== Instructions for the task ==
For each record below, retype the text exactly and omit any image.
——————————
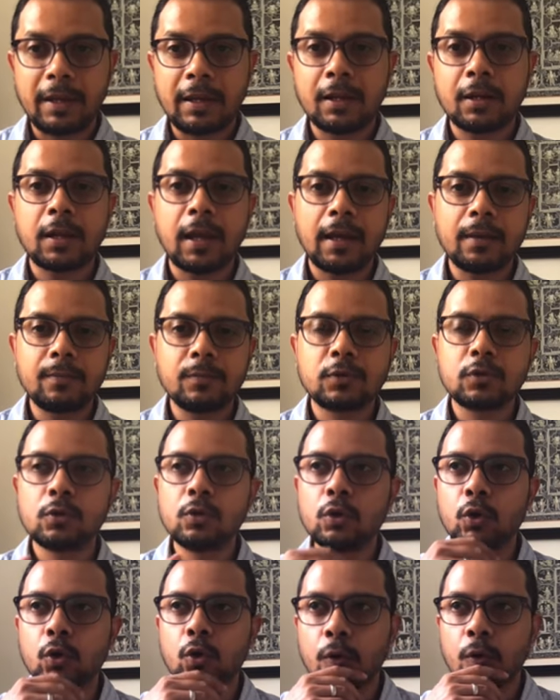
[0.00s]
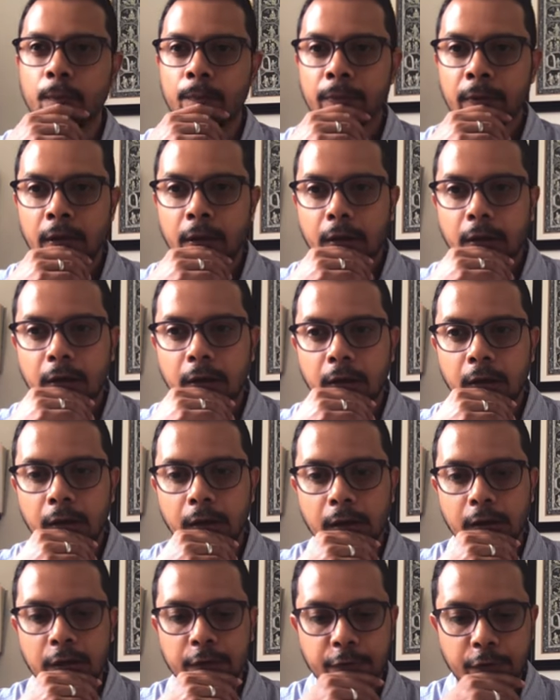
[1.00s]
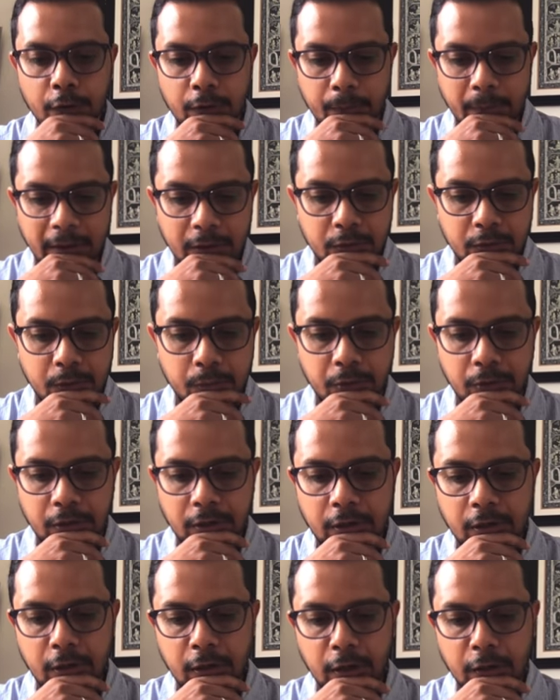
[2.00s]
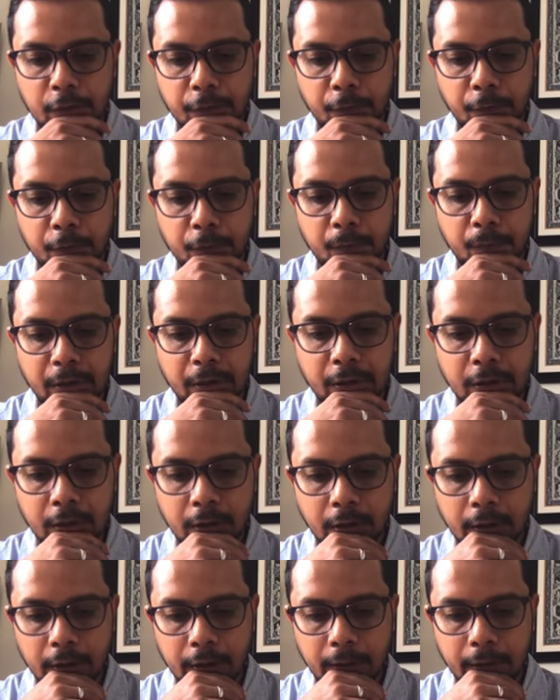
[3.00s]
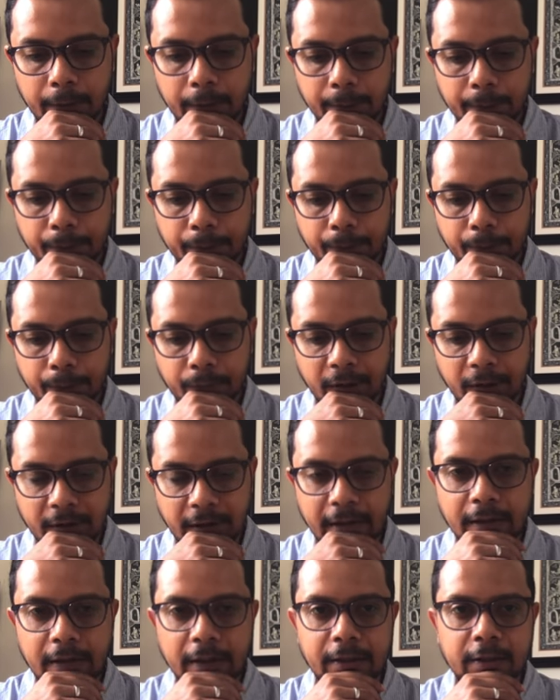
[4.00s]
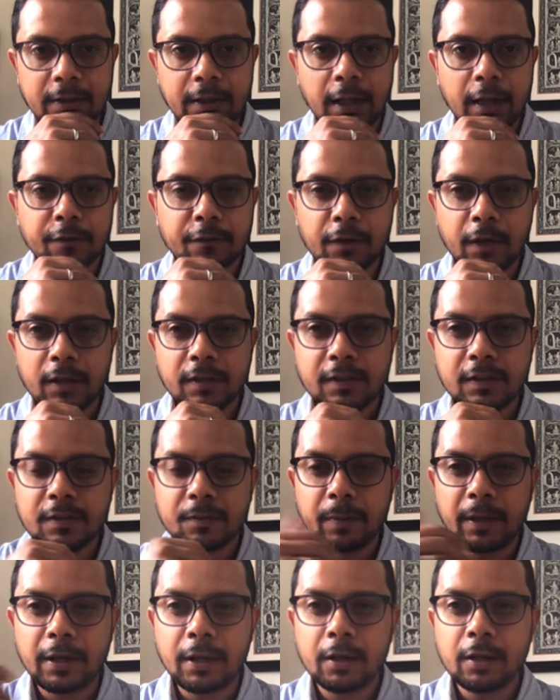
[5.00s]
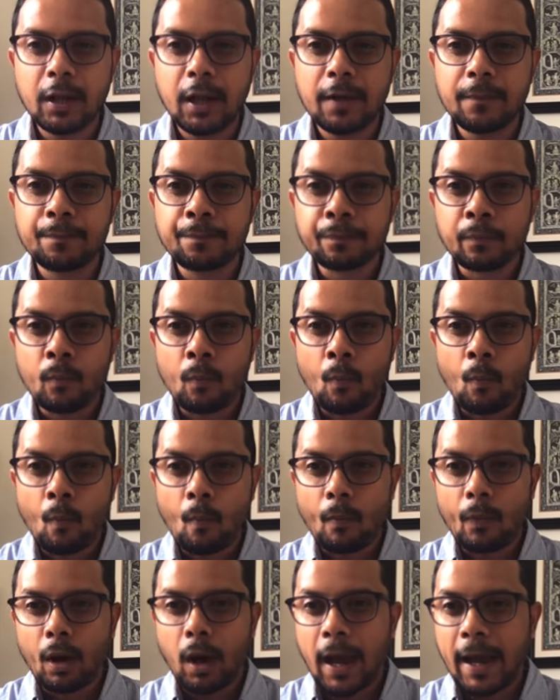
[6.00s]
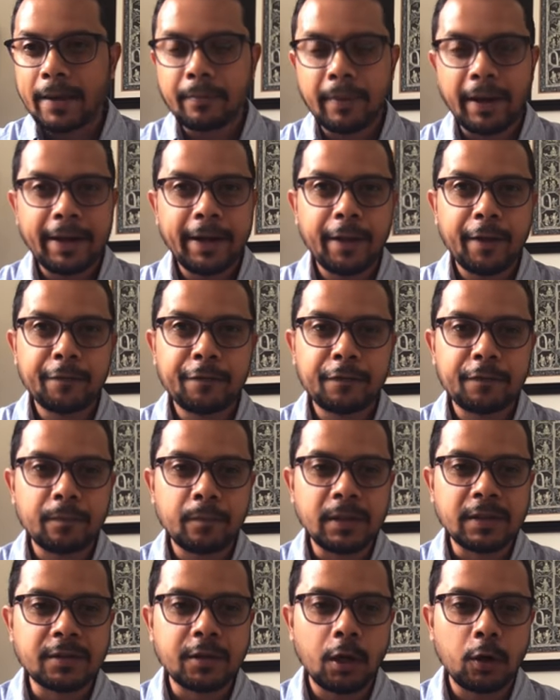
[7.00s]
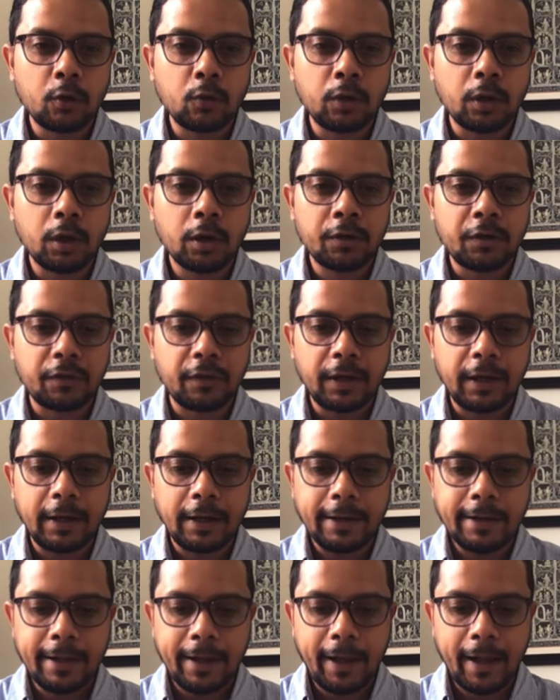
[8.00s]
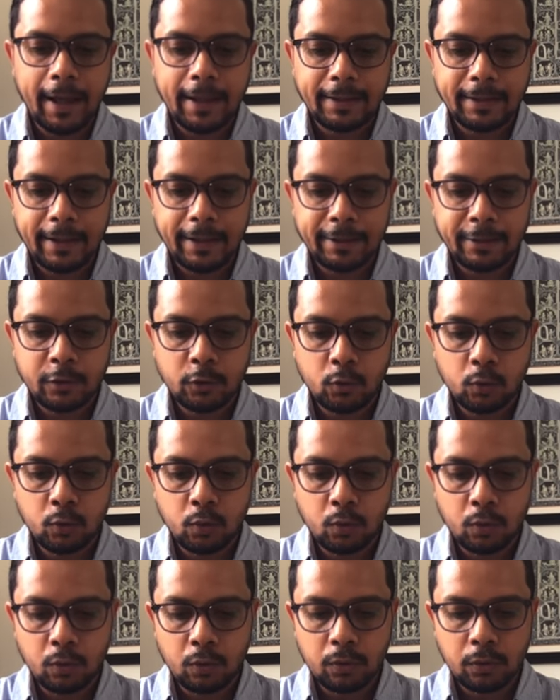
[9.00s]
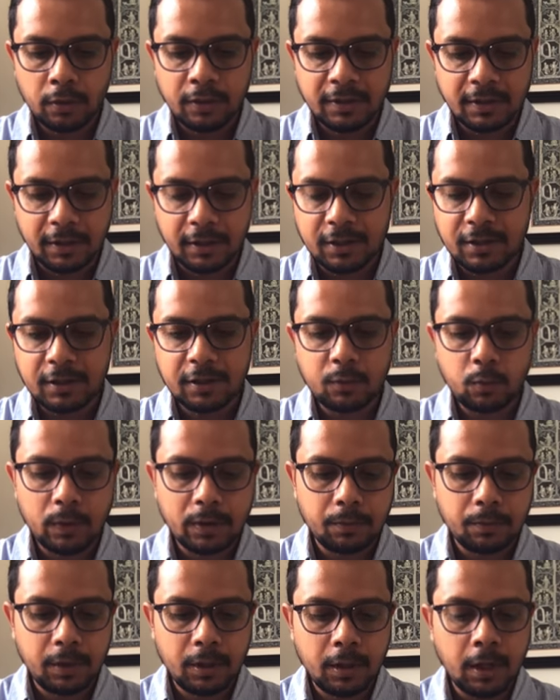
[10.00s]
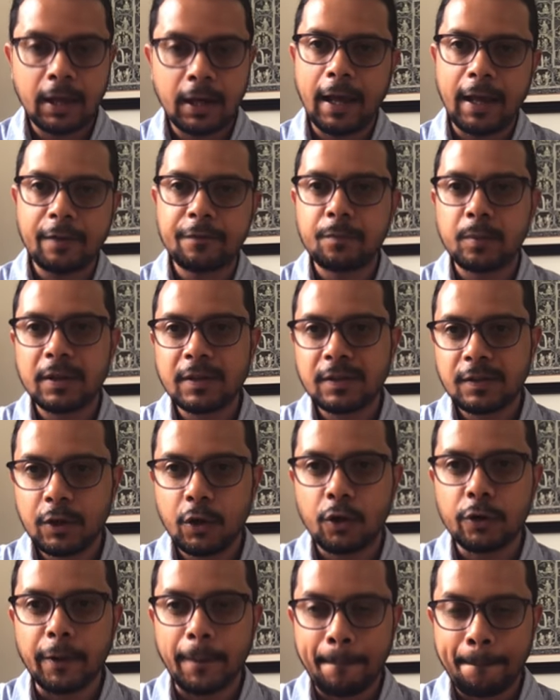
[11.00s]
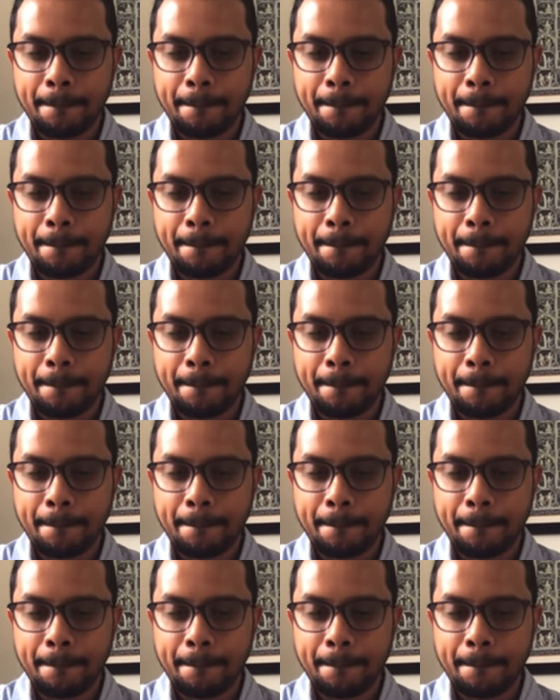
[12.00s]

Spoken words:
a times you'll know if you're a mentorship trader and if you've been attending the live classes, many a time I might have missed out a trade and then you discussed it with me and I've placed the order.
——————————
== Answer section ==
[0.00s]
[1.00s]
[2.00s]
[3.00s]
[4.00s]
[5.00s]
[6.00s]
[7.00s]
[8.00s]
[9.00s]
[10.00s]
[11.00s]
[12.00s]

Spoken words:
a times you'll know if you're a mentorship trader and if you've been attending the live classes, many a time I might have missed out a trade and then you discussed it with me and I've placed the order.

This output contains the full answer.